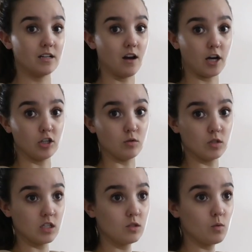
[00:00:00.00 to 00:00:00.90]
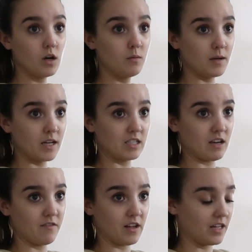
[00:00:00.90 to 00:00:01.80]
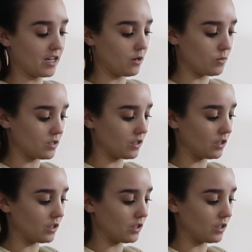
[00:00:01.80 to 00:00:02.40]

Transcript: did not use this one because I felt like it was a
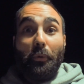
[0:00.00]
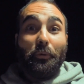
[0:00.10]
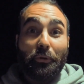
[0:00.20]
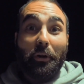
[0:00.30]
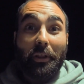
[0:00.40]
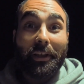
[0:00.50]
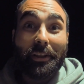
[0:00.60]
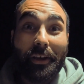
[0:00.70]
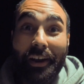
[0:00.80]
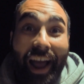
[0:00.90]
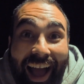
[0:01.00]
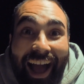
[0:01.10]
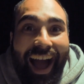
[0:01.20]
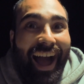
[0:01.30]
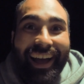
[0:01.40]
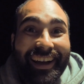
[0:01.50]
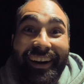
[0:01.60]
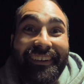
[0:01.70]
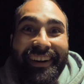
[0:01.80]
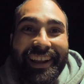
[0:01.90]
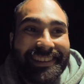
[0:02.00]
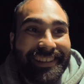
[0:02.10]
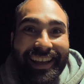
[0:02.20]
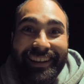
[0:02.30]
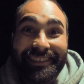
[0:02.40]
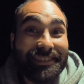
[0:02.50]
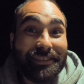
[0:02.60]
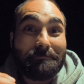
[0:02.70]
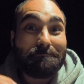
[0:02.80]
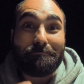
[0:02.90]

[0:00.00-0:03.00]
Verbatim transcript: twirling along. How great is that? She's a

◆ **What needs to be done**
Reproduce the entries above exactly, though not their pictures.

◆ **Output of the exercise**
[00:00:00.00 to 00:00:00.90]
[00:00:00.90 to 00:00:01.80]
[00:00:01.80 to 00:00:02.40]

Transcript: did not use this one because I felt like it was a
[0:00.00]
[0:00.10]
[0:00.20]
[0:00.30]
[0:00.40]
[0:00.50]
[0:00.60]
[0:00.70]
[0:00.80]
[0:00.90]
[0:01.00]
[0:01.10]
[0:01.20]
[0:01.30]
[0:01.40]
[0:01.50]
[0:01.60]
[0:01.70]
[0:01.80]
[0:01.90]
[0:02.00]
[0:02.10]
[0:02.20]
[0:02.30]
[0:02.40]
[0:02.50]
[0:02.60]
[0:02.70]
[0:02.80]
[0:02.90]

[0:00.00-0:03.00]
Verbatim transcript: twirling along. How great is that? She's a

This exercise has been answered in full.